[<prev] [next>] [<thread-prev] [thread-next>] [day] [month] [year] [list]
Message-ID: <ZkvrFw1QMtImegQD@google.com>
Date: Mon, 20 May 2024 17:30:15 -0700
From: Sean Christopherson <seanjc@...gle.com>
To: Kai Huang <kai.huang@...el.com>
Cc: "isaku.yamahata@...il.com" <isaku.yamahata@...il.com>, "kvm@...r.kernel.org" <kvm@...r.kernel.org>,
Rick P Edgecombe <rick.p.edgecombe@...el.com>, "michael.roth@....com" <michael.roth@....com>,
"pankaj.gupta@....com" <pankaj.gupta@....com>, "tglx@...utronix.de" <tglx@...utronix.de>,
"tobin@....com" <tobin@....com>, "liam.merwick@...cle.com" <liam.merwick@...cle.com>,
"alpergun@...gle.com" <alpergun@...gle.com>, Tony Luck <tony.luck@...el.com>,
"jmattson@...gle.com" <jmattson@...gle.com>, "luto@...nel.org" <luto@...nel.org>,
"ak@...ux.intel.com" <ak@...ux.intel.com>, "pbonzini@...hat.com" <pbonzini@...hat.com>,
"pgonda@...gle.com" <pgonda@...gle.com>,
"srinivas.pandruvada@...ux.intel.com" <srinivas.pandruvada@...ux.intel.com>, "slp@...hat.com" <slp@...hat.com>,
"rientjes@...gle.com" <rientjes@...gle.com>, "peterz@...radead.org" <peterz@...radead.org>,
"linux-kernel@...r.kernel.org" <linux-kernel@...r.kernel.org>,
"dovmurik@...ux.ibm.com" <dovmurik@...ux.ibm.com>,
"thomas.lendacky@....com" <thomas.lendacky@....com>, "x86@...nel.org" <x86@...nel.org>, "bp@...en8.de" <bp@...en8.de>,
"vkuznets@...hat.com" <vkuznets@...hat.com>, "vbabka@...e.cz" <vbabka@...e.cz>,
"ashish.kalra@....com" <ashish.kalra@....com>,
"linux-coco@...ts.linux.dev" <linux-coco@...ts.linux.dev>,
"nikunj.dadhania@....com" <nikunj.dadhania@....com>, Jorg Rodel <jroedel@...e.de>,
"mingo@...hat.com" <mingo@...hat.com>,
"sathyanarayanan.kuppuswamy@...ux.intel.com" <sathyanarayanan.kuppuswamy@...ux.intel.com>,
"hpa@...or.com" <hpa@...or.com>, "kirill@...temov.name" <kirill@...temov.name>,
"jarkko@...nel.org" <jarkko@...nel.org>, "ardb@...nel.org" <ardb@...nel.org>,
"linux-crypto@...r.kernel.org" <linux-crypto@...r.kernel.org>, "linux-mm@...ck.org" <linux-mm@...ck.org>,
"dave.hansen@...ux.intel.com" <dave.hansen@...ux.intel.com>
Subject: Re: [PATCH v15 13/20] KVM: SEV: Implement gmem hook for initializing
private pages
On Tue, May 21, 2024, Kai Huang wrote:
> On 21/05/2024 11:15 am, Sean Christopherson wrote:
> > On Tue, May 21, 2024, Kai Huang wrote:
> > > On 21/05/2024 5:35 am, Sean Christopherson wrote:
> > > > On Mon, May 20, 2024, Kai Huang wrote:
> > > > > I am wondering whether this can be done in the KVM page fault handler?
> > > >
> > > > No, because the state of a pfn in the RMP is tied to the guest_memfd inode,
> > > > not to the file descriptor, i.e. not to an individual VM.
> > >
> > > It's strange that as state of a PFN of SNP doesn't bind to individual VM, at
> > > least for the private pages. The command rpm_make_private() indeed reflects
> > > the mapping between PFN <-> <GFN, SSID>.
> >
> > s/SSID/ASID
> >
> > KVM allows a single ASID to be bound to multiple "struct kvm" instances, e.g.
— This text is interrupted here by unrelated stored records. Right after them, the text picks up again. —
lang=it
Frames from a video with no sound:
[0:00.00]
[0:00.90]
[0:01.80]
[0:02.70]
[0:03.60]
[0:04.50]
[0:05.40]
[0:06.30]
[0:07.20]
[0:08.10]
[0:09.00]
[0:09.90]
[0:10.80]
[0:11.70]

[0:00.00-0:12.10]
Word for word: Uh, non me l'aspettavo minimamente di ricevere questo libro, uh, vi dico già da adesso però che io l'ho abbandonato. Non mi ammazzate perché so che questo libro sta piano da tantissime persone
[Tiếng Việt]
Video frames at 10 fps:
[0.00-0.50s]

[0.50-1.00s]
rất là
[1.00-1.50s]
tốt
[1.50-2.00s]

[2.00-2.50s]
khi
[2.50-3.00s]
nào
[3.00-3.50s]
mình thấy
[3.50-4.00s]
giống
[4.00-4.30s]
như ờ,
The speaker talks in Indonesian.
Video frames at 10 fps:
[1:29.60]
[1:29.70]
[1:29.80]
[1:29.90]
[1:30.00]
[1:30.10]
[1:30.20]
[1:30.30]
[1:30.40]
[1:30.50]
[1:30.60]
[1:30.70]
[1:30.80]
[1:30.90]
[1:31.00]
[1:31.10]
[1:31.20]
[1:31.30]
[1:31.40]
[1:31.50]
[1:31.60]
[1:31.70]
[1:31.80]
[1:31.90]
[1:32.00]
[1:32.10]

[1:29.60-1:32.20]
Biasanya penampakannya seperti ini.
> > for intra-host migration. If/when trusted I/O is a thing, presumably KVM will
> > also need to share the ASID with other entities, e.g. IOMMUFD.
>
> But is this the case for SNP? I thought due to the nature of private pages,
> they cannot be shared between VMs? So to me this RMP entry mapping for PFN
> <-> GFN for private page should just be per-VM.
Sorry to redirect, but please read this mail (and probably surrounding mails).
It hopefully explains most of the question you have.
https://lore.kernel.org/all/ZLGiEfJZTyl7M8mS@google.com
> > Regardless of whether or not guest_memfd supports page migration, KVM needs to
> > track the state of the physical page in guest_memfd, e.g. if it's been assigned
> > to the ASID versus if it's still in a shared state.
>
> I am not certain this can impact whether we want to do RMP commands via
> guest_memfd() hooks or TDP MMU hooks?
>
> > > If we truly want to zap private mappings for SNP, IIUC it can be done by
> > > distinguishing whether a VM needs to use a separate private table, which is
> > > TDX-only.
> >
> > I wouldn't say we "want" to zap private mappings for SNP, rather that it's a lot
> > less work to keep KVM's existing behavior (literally do nothing) than it is to
> > rework the MMU and whatnot to not zap SPTEs.
>
> My thinking too.
>
> > And there's no big motivation to avoid zapping because SNP VMs are unlikely
> > to delete memslots.
>
> I think we should also consider MMU notifier?
No, private mappings have no host userspace mappings, i.e. are completely exempt
from MMU notifier events. guest_memfd() can still invalidate mappings, but that
only occurs if userspace punches a hole, which is destructive.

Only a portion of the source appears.